Los argumentos para actualizar la tarifa se contraponen según el lado del mostrador. Si es por el lado de la inflación el porcentaje de aumento no condice. De $1,150 a $1,486 es de aproximadamente 29.22%. Pero desde la empresa se asegura que la tarifa actual tiene un atraso acumulado desde abril de 2025.
Según declaraciones en la prensa local «el boleto no aumenta, sino se recompone o se equipara», argumentan. Lo que hace insostenible mantener el valor actual del pasaje es también la inflación acumulada y los recientes incrementos en los costos operativos, entre los que están las paritarias de los choferes y la subas periódicas de los combustibles.

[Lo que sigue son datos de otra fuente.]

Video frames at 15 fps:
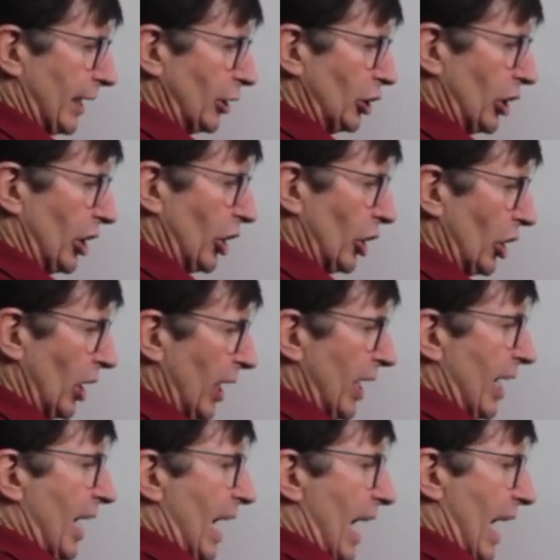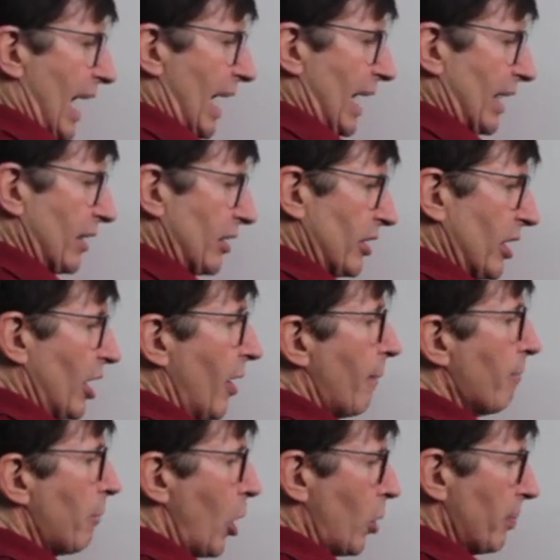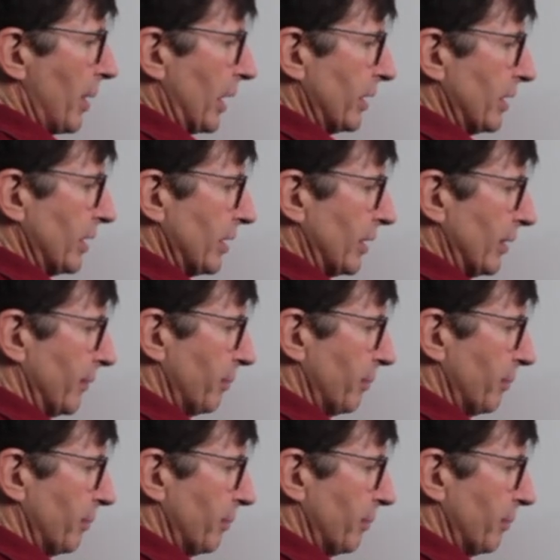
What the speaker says: shear and moment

La actualización del pasaje es inexorable. La suba tiene un proceso administrativo pero que no es un escollo. Se trata solo de cuestiones legales y técnicas, como una convocatoria a una audiencia pública que ya está fijada para el 30 de marzo en la localidad de La Merced, y se estima que para abril días más o menos, la suba de la tarija a casi $1500 está cantada.
La avanzada del pedido tiene además otro fuerte sustento empresarial el cual viene siempre bien para amedrentar a los usuarios. Sin el sustancioso subsidio que pagamos todos a través del Gobierno de la Provincia, hoy el costo real del pasaje para la mayoría de los usuarios sería de $3.200.